■ **Problem to solve**:
Leave out all pictures while repeating the records exactly and completely.

■ **Data records**:

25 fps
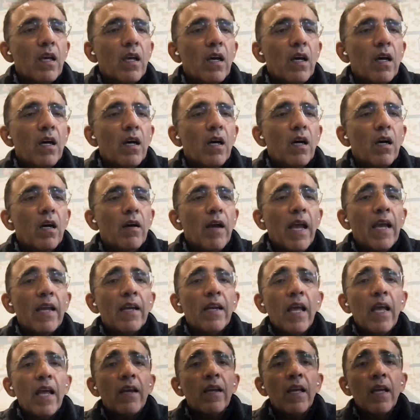
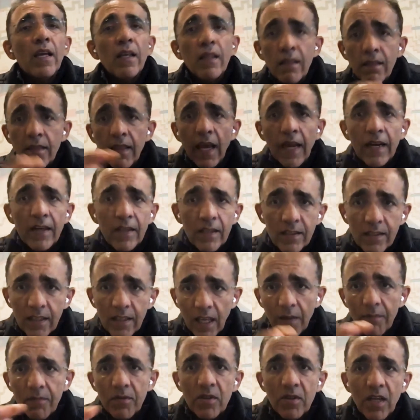And in that same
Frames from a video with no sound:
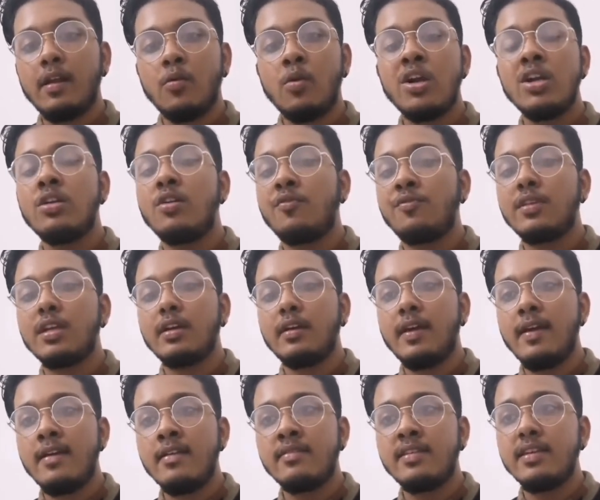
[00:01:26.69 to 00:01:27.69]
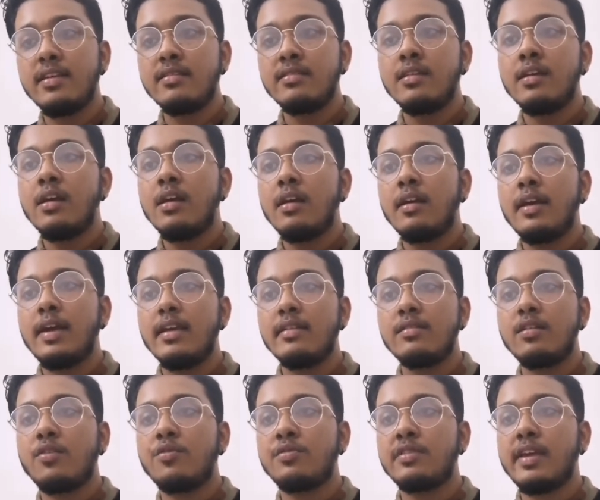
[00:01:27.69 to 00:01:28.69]
One of the case is case
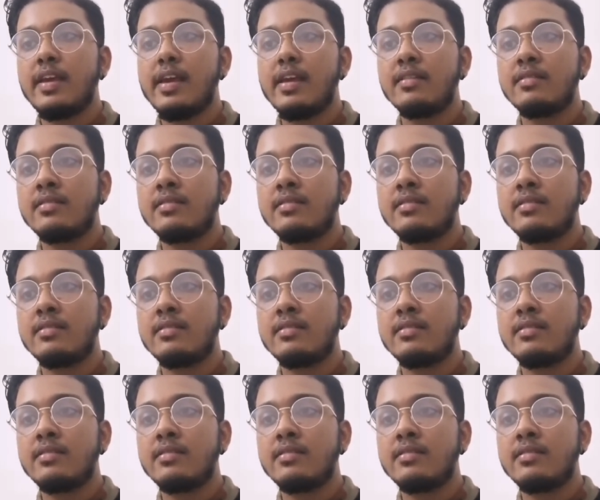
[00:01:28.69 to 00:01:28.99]
of K.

■ **Response**:
25 fps
And in that same
Frames from a video with no sound:
[00:01:26.69 to 00:01:27.69]
[00:01:27.69 to 00:01:28.69]
One of the case is case
[00:01:28.69 to 00:01:28.99]
of K.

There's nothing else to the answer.